**EXERCISE INPUT:**
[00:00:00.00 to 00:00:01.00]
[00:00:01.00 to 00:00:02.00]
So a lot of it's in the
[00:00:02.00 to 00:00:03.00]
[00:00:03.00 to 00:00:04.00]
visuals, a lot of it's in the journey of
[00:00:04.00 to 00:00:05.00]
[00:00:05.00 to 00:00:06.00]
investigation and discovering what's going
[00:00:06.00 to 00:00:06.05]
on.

==

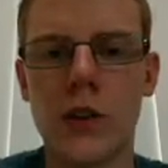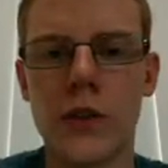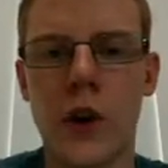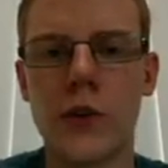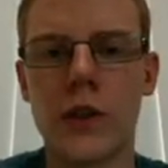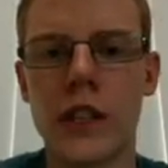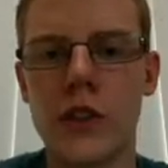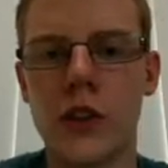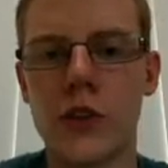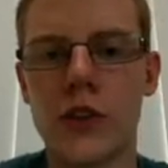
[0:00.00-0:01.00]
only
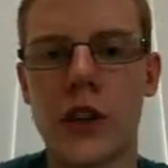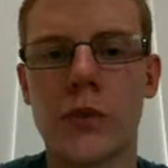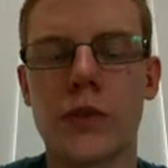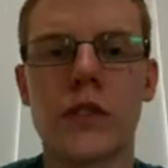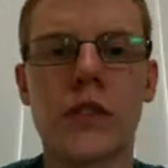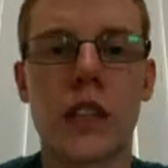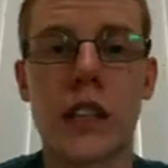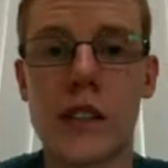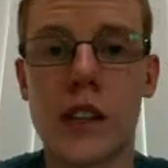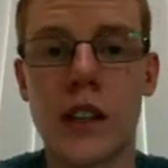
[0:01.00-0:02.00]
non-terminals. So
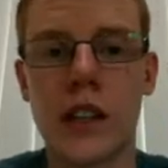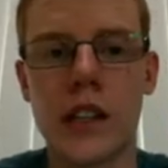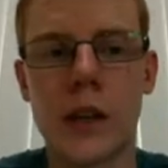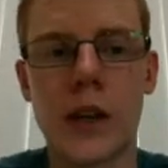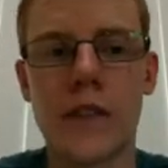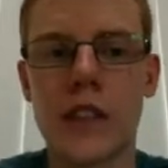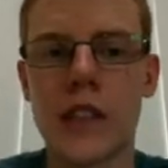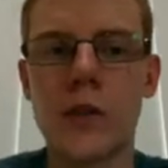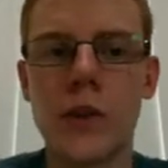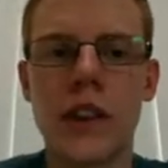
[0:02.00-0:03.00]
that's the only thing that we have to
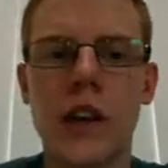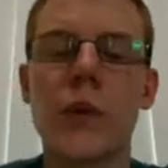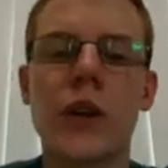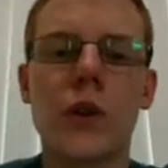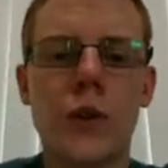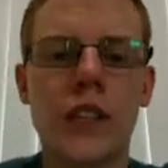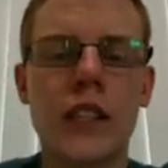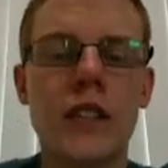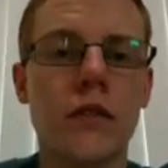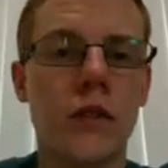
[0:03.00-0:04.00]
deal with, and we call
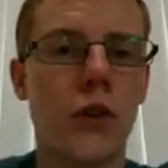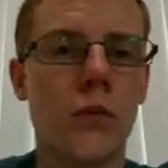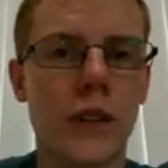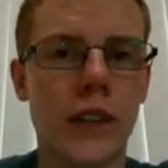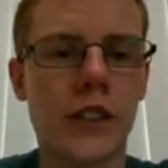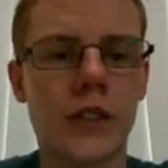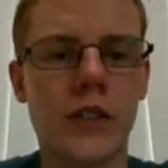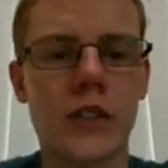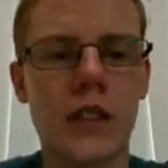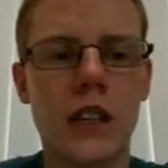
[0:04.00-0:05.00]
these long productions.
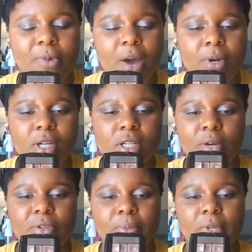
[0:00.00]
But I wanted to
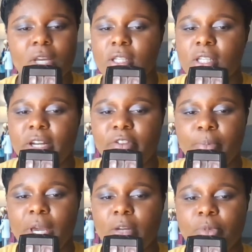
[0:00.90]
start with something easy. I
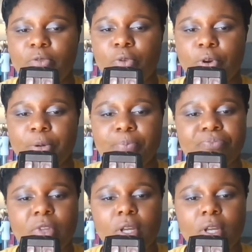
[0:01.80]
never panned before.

* * *

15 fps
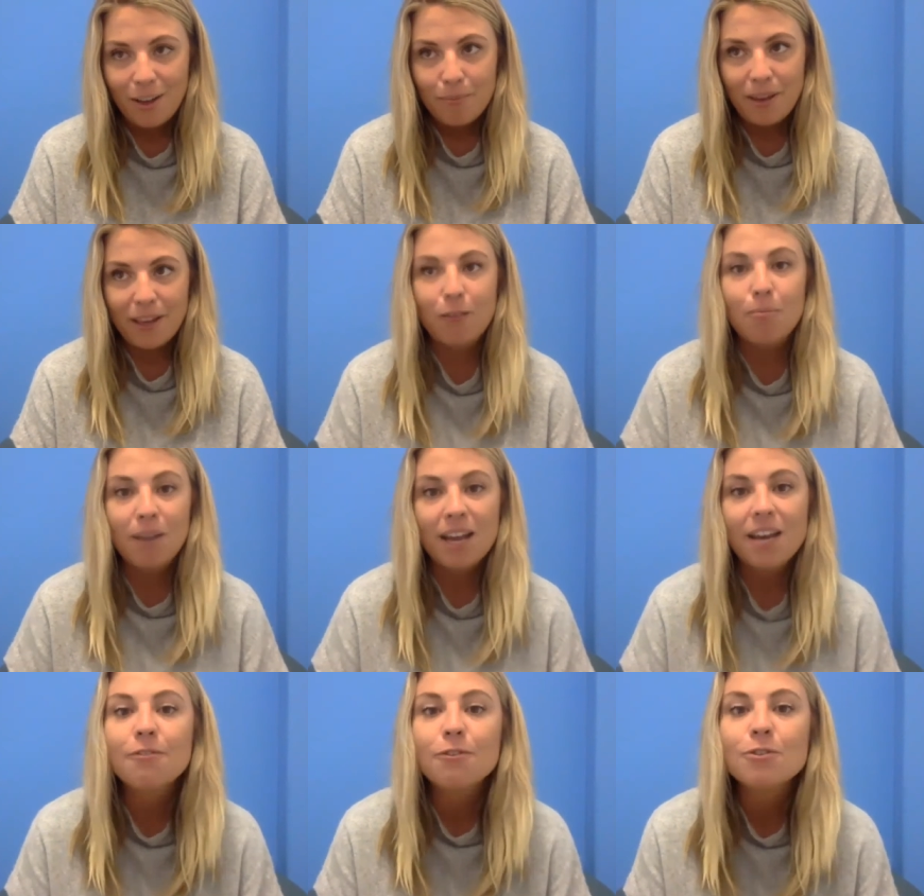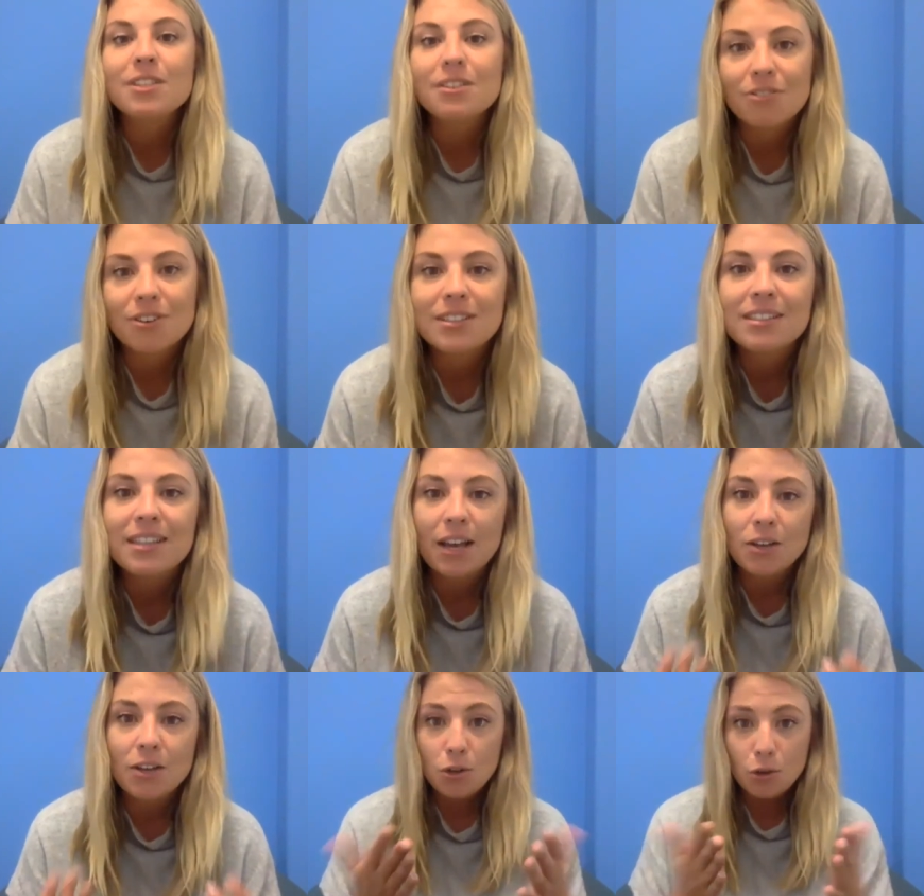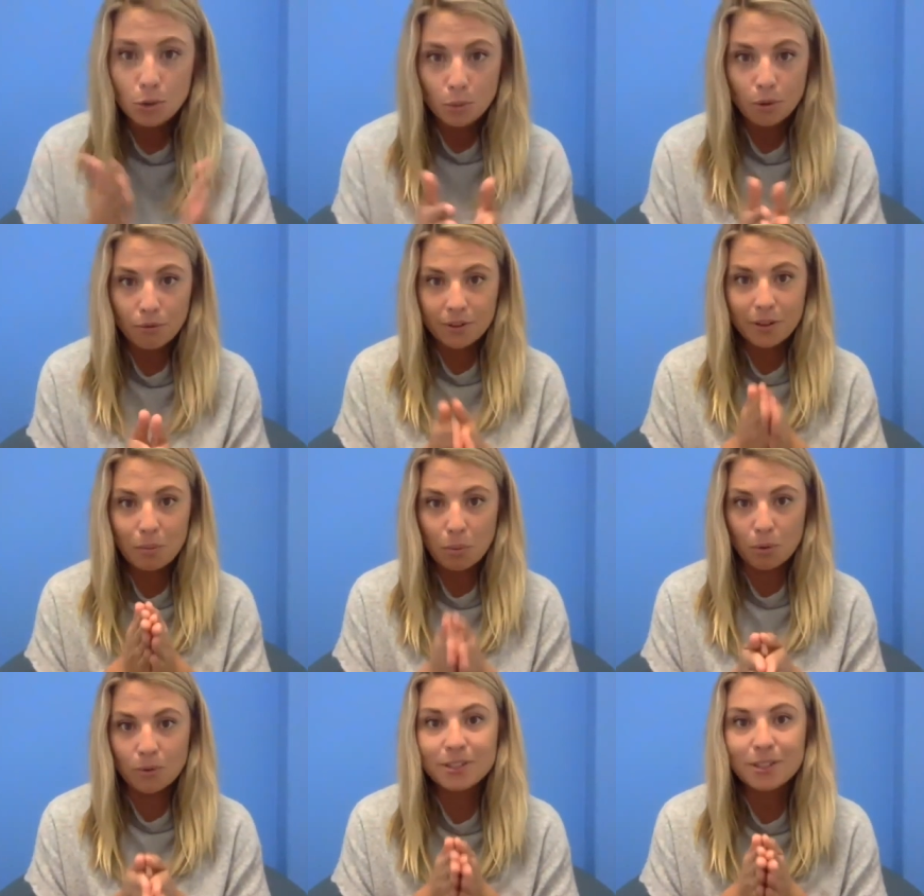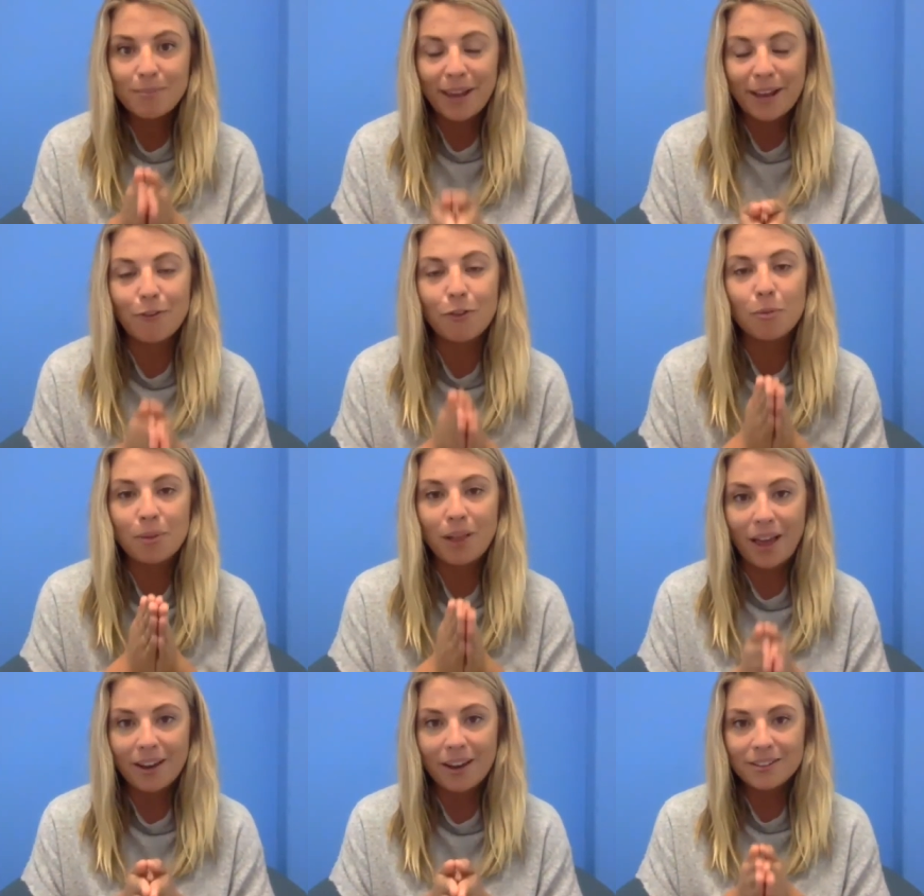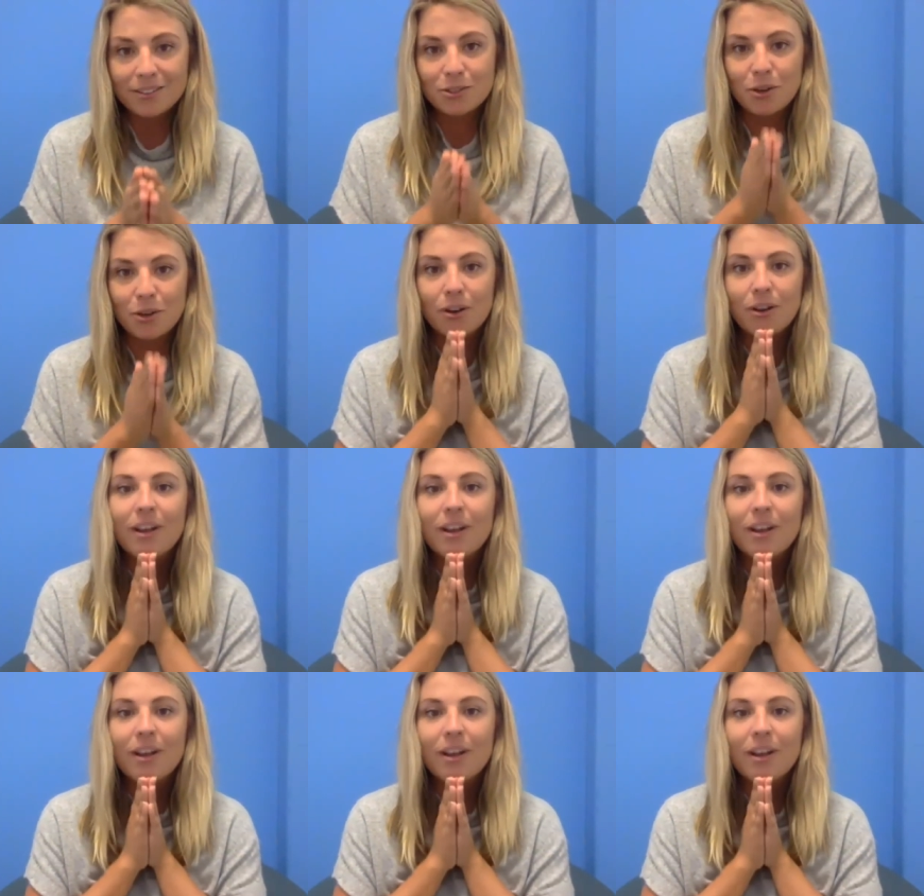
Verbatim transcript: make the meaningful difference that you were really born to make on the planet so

**ASSIGNMENT:** In the listing above, find the line with "[00:00:00.00 to 00:00:01.00]" and the line with "[00:00:04.00 to 00:00:05.00]". Output those two lines and every line between them, exactly as written.

**ANSWER SPACE:**
[00:00:00.00 to 00:00:01.00]
[00:00:01.00 to 00:00:02.00]
So a lot of it's in the
[00:00:02.00 to 00:00:03.00]
[00:00:03.00 to 00:00:04.00]
visuals, a lot of it's in the journey of
[00:00:04.00 to 00:00:05.00]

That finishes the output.